New York State Senate
- In office July 1, 1814 – June 30, 1818

Personal details
- Born: Pawling, New York
- Occupation: Politician

= John J. Prendergast =

New York State Senator (1814-1818)

John Jeffrey Prendergast was an American politician who served in the New York State Senate from 1814 to 1818.

==Biography==
Prendergast was born in Pawling, New York, a son of William Prendergast, Sr. (1727-1811) and Mehetabel Wing (1738-1812). Among his siblings included Jediah Prendergast, a New York State Senator, and James Prendergast, the founder and namesake of Jamestown, New York. After the American Revolution, the Prendergast family, consisting of the children, grandchildren, and servants, traveled to Wheeling, West Virginia and then to Louisville, Kentucky, before they arrived in Memphis, Tennessee. Unsatisfied, the family moved to Upper Canada in what is now Ontario.
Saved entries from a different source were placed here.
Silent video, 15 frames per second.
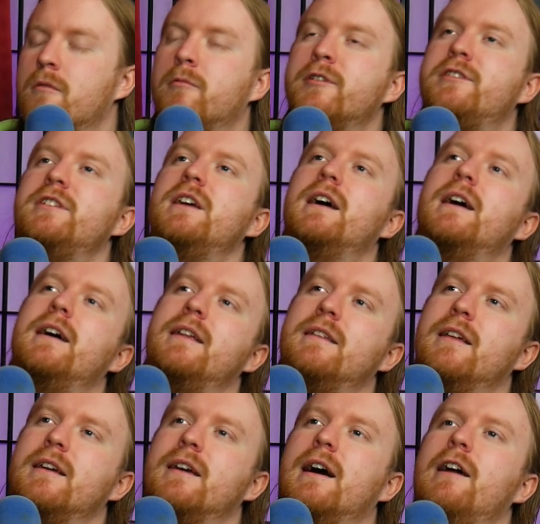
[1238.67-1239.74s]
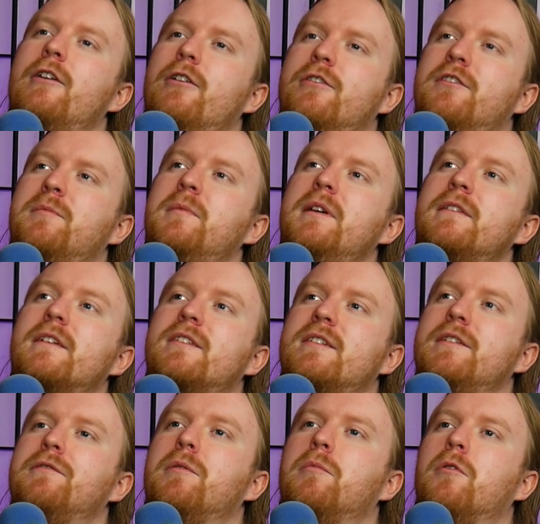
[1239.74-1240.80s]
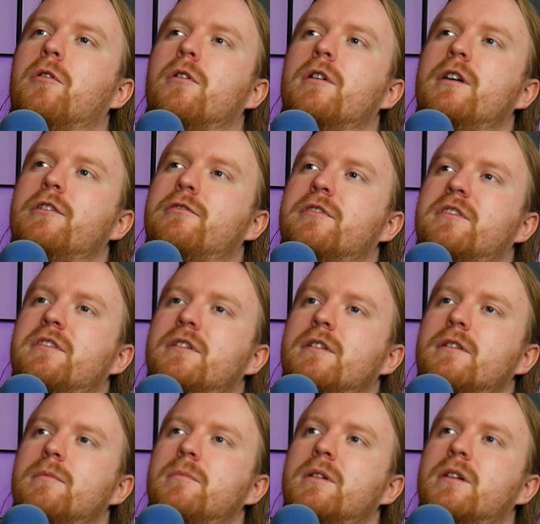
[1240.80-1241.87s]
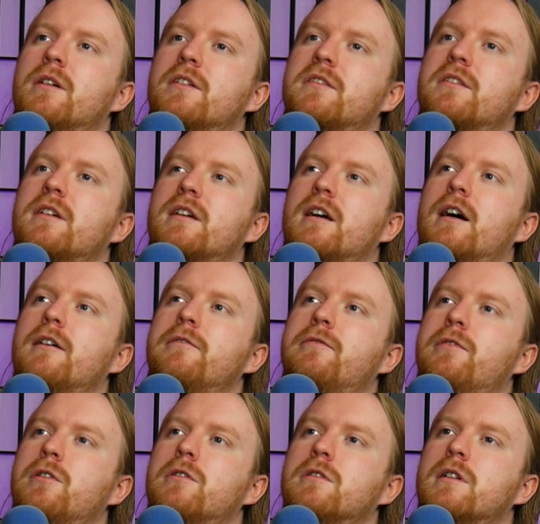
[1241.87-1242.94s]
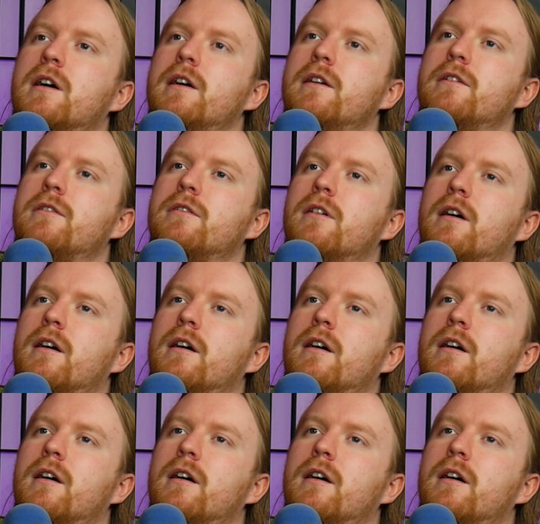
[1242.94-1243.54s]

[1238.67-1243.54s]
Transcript: Which yeah, and like I don't know, to me that's even more interesting because like I feel like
While most of his family settled in Chautauqua County, John settled in Herkimer County. Prendergast entered politics and was elected to a three-year-term in the New York State Senate as a member of the Democratic-Republican Party and served in the 38th, 39th, 40th, and 41st representing the Eastern District from July 1, 1814, to June 30, 1818. In 1817, he was appointed to the Council of Appointment as a representative for the Eastern District for the year.

Prendergast had two children: William and Martin. He later moved to Brooklyn.